Exercise requirements: Print the whole listing exactly as it appears, but skip the pictures.

Data listing:
----

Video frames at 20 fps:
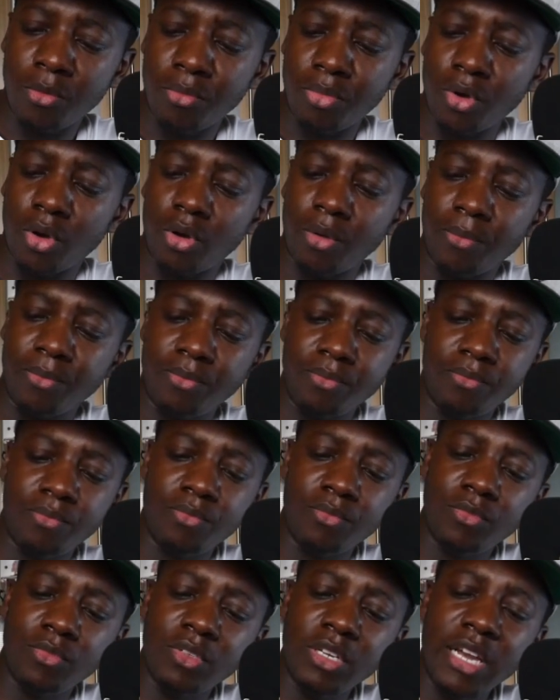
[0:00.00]
But
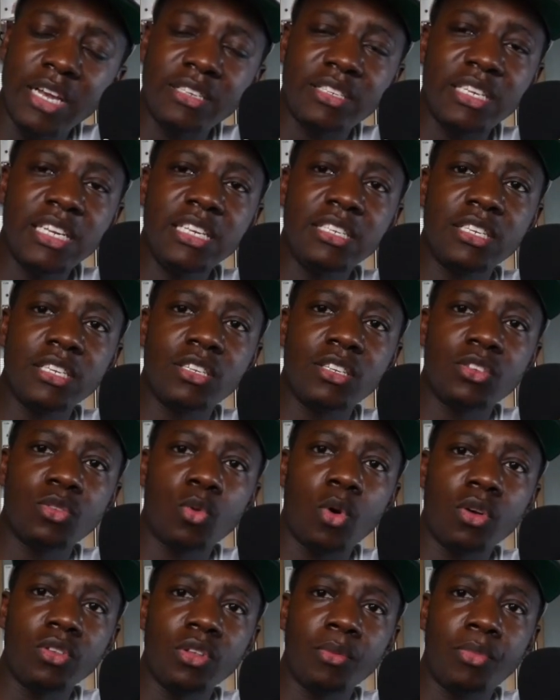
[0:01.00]
yeah, it's easy to
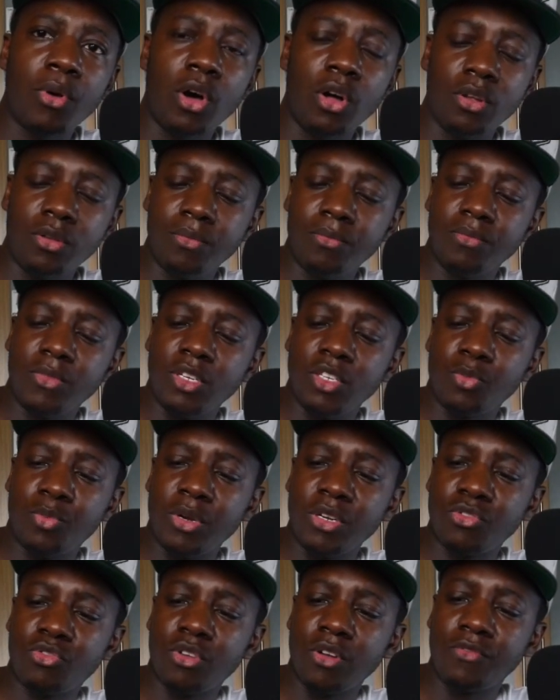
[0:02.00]
squonk the bottle. It's
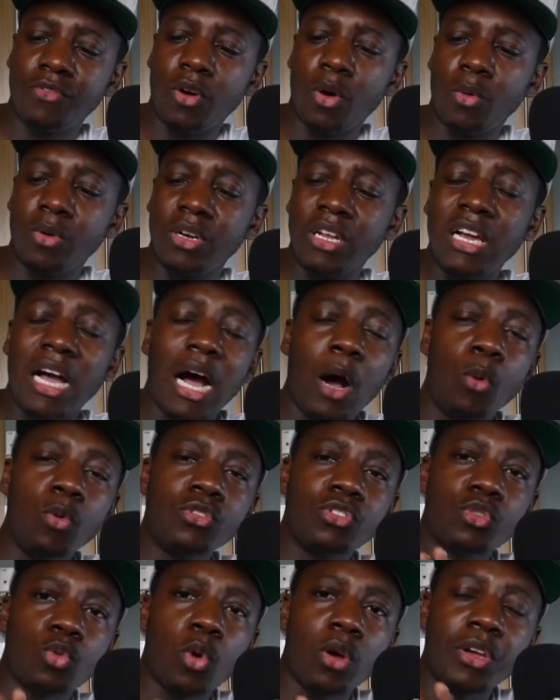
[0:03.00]
pretty straightforward. I
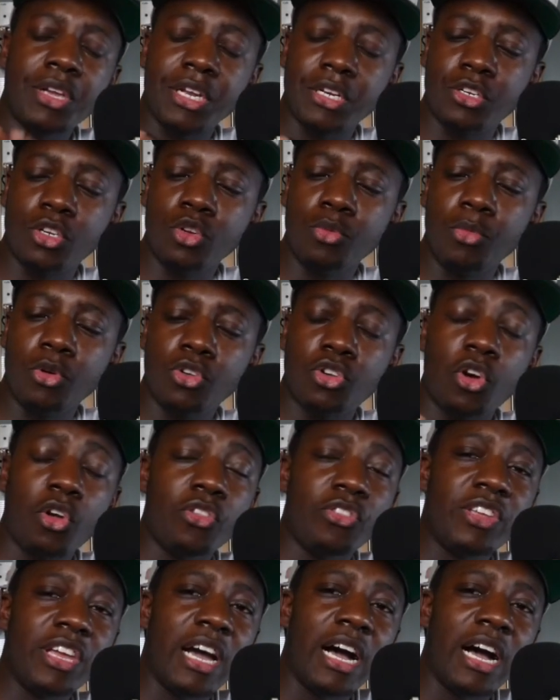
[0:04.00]
won't squonk it too much on the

----

Completed exercise:
Video frames at 20 fps:
[0:00.00]
But
[0:01.00]
yeah, it's easy to
[0:02.00]
squonk the bottle. It's
[0:03.00]
pretty straightforward. I
[0:04.00]
won't squonk it too much on the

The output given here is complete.